Most people are used to digital systems being deterministic. If you input the same data into a calculator, you expect the same output every time. That expectation of reliability carries over, often unintentionally, into how people engage with AI systems.

But AI systems do not function in the same way. They produce outputs that are plausible, fluent, and often convincing, but not necessarily correct.

Because those outputs look credible, they are easy to trust, which is exactly where the risk lies.

What “Details” Actually Means

When we talk about details in AI systems, we are not referring to minor refinements. We are referring to the conditions that make a system usable and trustworthy:

  • Data accuracy and completeness
  • Integration integrity
  • Business logic enforcement
  • Accessibility and compliance
  • Auditability and traceability
  • Clear ownership and accountability

These are the things that turn something from a demo into a product. They are also the areas where probabilistic systems are least reliable without close human involvement.

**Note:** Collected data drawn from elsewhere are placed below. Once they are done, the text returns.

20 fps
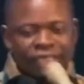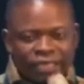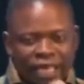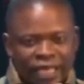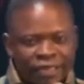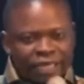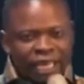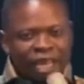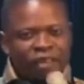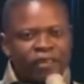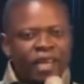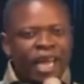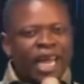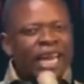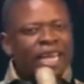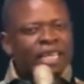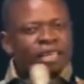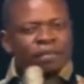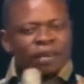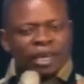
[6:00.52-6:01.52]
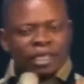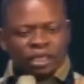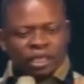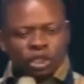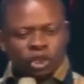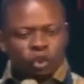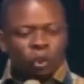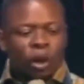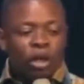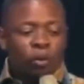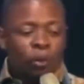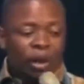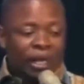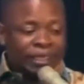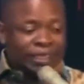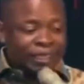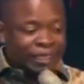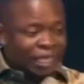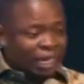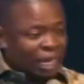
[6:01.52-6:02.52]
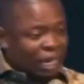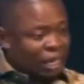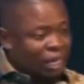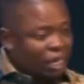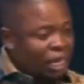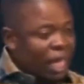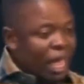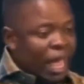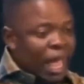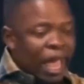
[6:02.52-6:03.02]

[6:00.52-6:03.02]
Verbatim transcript: just having an advantage where you were a sinner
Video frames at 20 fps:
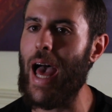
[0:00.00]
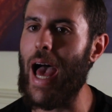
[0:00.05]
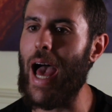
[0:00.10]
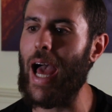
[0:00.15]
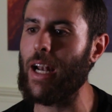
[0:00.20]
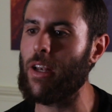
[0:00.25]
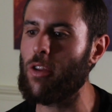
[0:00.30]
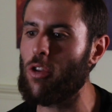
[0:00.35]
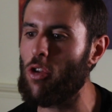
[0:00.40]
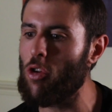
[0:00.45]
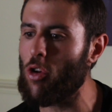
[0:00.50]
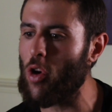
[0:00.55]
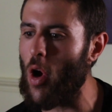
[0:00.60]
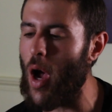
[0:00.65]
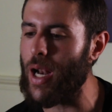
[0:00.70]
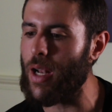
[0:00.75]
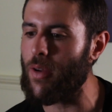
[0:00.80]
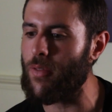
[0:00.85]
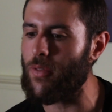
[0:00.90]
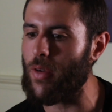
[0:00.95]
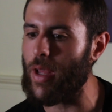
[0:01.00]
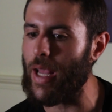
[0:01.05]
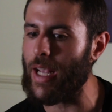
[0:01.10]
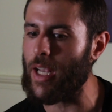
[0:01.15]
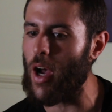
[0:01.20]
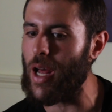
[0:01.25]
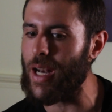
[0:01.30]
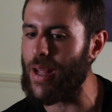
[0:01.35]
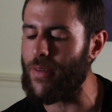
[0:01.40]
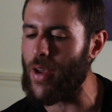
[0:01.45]
And it kind
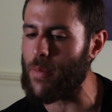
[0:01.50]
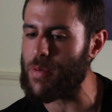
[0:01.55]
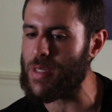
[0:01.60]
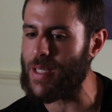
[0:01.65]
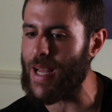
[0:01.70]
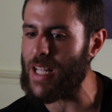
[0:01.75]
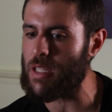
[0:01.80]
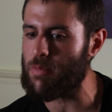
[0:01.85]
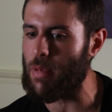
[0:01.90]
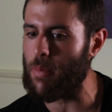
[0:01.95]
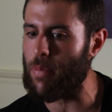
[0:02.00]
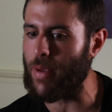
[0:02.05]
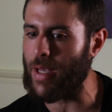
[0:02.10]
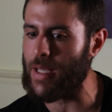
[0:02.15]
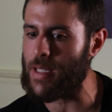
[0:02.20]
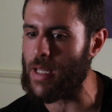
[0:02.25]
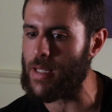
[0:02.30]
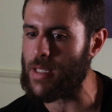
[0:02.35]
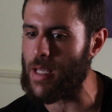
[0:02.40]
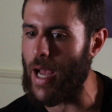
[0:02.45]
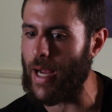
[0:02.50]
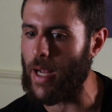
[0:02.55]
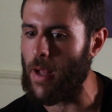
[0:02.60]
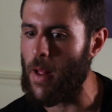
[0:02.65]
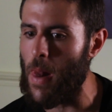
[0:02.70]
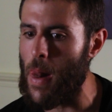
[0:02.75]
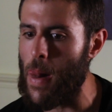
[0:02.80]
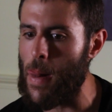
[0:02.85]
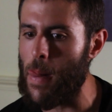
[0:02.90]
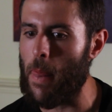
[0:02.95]
of upsets me because it's like,
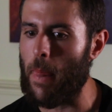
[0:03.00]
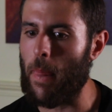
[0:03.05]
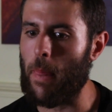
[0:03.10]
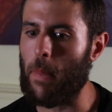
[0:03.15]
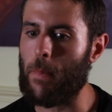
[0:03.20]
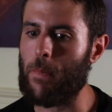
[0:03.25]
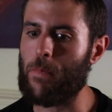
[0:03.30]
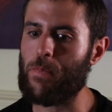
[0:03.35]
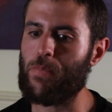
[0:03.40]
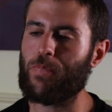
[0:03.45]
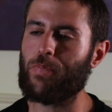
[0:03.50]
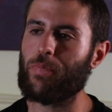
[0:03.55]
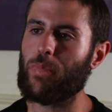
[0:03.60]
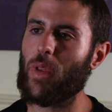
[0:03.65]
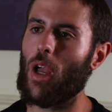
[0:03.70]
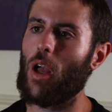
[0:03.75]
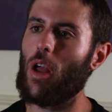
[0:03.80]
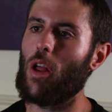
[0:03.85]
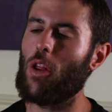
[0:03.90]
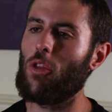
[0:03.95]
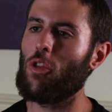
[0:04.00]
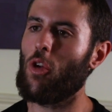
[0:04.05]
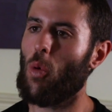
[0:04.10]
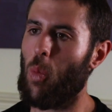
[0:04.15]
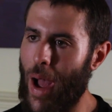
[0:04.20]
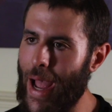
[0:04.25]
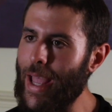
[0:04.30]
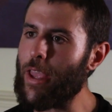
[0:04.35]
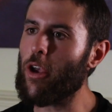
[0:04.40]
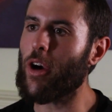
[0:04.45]
the
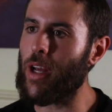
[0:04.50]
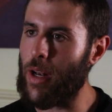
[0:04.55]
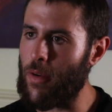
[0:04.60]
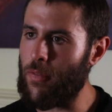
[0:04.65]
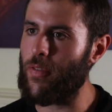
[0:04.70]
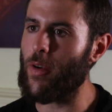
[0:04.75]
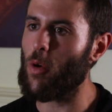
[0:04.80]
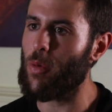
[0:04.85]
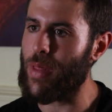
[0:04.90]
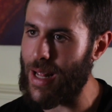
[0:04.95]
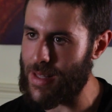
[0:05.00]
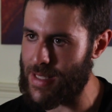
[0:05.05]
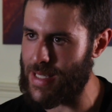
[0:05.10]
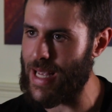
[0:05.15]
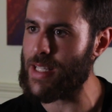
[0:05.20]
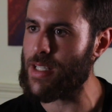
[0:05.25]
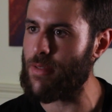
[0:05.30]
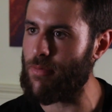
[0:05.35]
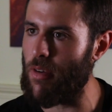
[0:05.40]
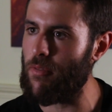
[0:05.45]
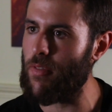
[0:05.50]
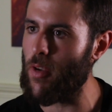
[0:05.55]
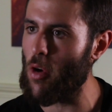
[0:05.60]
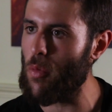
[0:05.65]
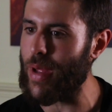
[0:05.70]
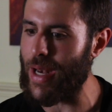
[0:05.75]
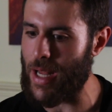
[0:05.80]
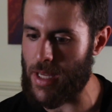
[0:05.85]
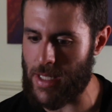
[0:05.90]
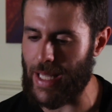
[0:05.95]
way you're going to feel that sense of
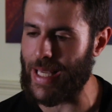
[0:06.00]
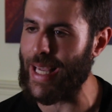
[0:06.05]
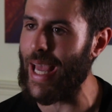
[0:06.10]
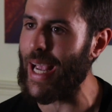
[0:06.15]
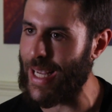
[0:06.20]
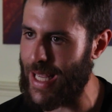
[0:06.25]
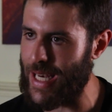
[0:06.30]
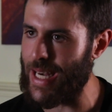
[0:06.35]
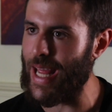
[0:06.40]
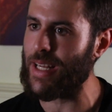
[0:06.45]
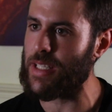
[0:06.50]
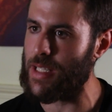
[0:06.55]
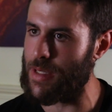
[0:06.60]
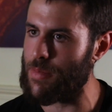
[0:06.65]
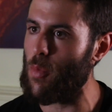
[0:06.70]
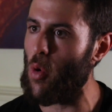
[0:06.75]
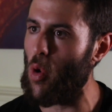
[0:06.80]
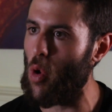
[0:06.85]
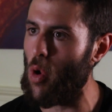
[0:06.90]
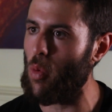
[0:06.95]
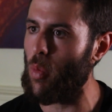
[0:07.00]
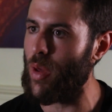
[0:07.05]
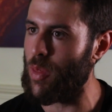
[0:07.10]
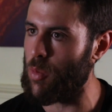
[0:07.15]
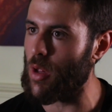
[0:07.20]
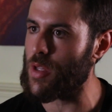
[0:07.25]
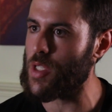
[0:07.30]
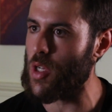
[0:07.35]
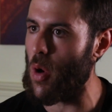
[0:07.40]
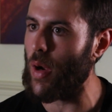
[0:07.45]
fulfillment is to get connected more with
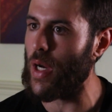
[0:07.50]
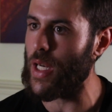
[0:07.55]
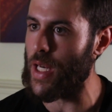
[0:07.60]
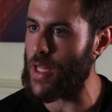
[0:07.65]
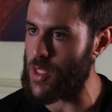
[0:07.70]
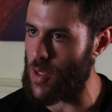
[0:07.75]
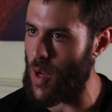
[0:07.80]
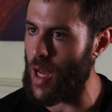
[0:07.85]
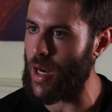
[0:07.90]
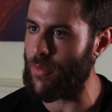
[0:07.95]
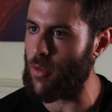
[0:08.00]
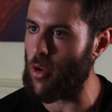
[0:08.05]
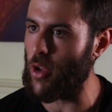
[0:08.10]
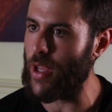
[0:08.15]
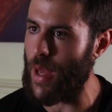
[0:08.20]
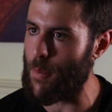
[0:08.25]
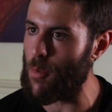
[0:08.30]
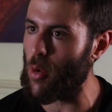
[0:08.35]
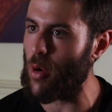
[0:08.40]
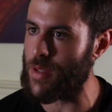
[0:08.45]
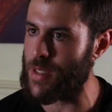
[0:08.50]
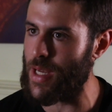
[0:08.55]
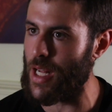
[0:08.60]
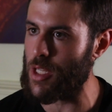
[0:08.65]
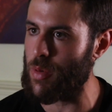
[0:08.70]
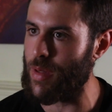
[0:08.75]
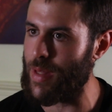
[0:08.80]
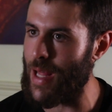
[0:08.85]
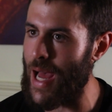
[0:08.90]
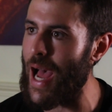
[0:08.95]
what's going on inside of you, get more in
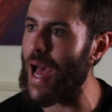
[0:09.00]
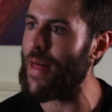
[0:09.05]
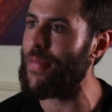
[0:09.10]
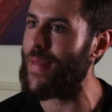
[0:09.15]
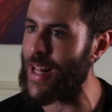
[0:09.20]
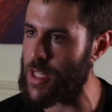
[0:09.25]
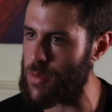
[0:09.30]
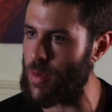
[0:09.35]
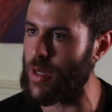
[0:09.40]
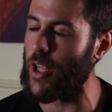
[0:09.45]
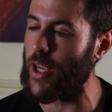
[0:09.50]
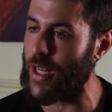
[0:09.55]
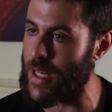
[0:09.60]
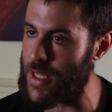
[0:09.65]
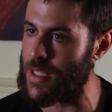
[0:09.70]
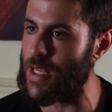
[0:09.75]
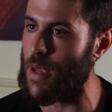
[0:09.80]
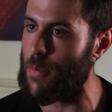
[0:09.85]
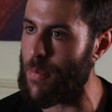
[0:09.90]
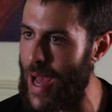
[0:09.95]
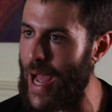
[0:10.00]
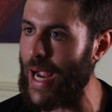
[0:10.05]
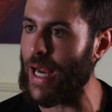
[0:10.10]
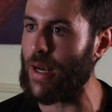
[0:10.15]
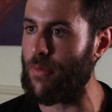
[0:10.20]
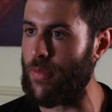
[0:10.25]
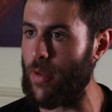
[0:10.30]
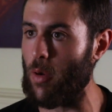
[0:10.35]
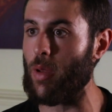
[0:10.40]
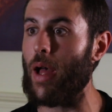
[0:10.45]
touch with that, and that's when you're going to sit back
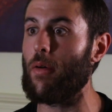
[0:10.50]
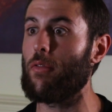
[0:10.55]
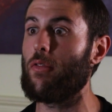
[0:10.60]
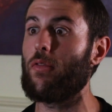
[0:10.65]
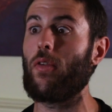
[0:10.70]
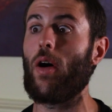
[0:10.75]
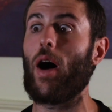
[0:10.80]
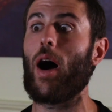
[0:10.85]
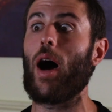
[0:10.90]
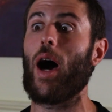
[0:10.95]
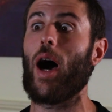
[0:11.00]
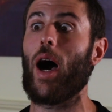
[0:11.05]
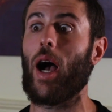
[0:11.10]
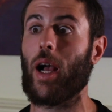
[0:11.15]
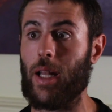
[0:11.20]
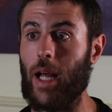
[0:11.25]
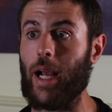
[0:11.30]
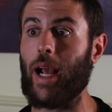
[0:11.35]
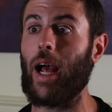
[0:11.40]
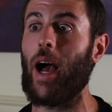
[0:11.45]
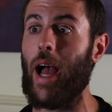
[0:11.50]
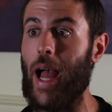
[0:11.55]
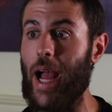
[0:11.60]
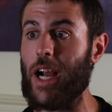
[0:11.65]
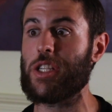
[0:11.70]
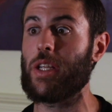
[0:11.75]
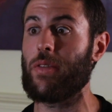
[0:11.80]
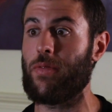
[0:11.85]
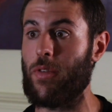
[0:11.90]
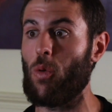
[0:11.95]
and feel like, fuck, like I
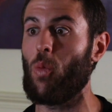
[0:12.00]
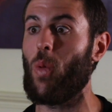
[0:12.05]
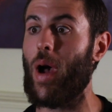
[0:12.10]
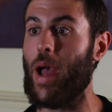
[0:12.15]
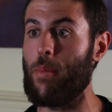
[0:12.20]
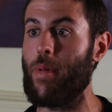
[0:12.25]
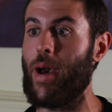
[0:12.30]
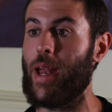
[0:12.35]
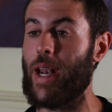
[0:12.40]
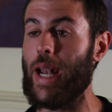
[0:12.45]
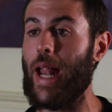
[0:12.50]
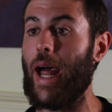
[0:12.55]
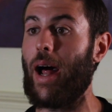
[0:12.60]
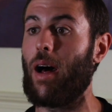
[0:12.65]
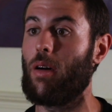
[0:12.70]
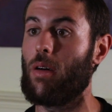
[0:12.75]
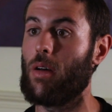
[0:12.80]
actually feel way better now.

Taking the Details Seriously

Taking the details seriously does not require a fundamentally new discipline. It requires applying existing product and engineering rigor more consistently. This looks like:

  • Explicitly identifying risks and failure modes early in the process
  • Designing for validation and oversight
  • Building in human review where it matters
  • Setting realistic expectations with stakeholders
  • Maintaining strong product and engineering discipline

In other words: doing the work we’ve always needed to do but more rigorously and earlier in the process.

Final Thought

AI makes it easier than ever to create something that looks finished.

But products aren’t judged on how they look. They’re judged on whether they work reliably, predictably, in line with user needs, and at scale.

That has not changed.

And that’s still defined by the details.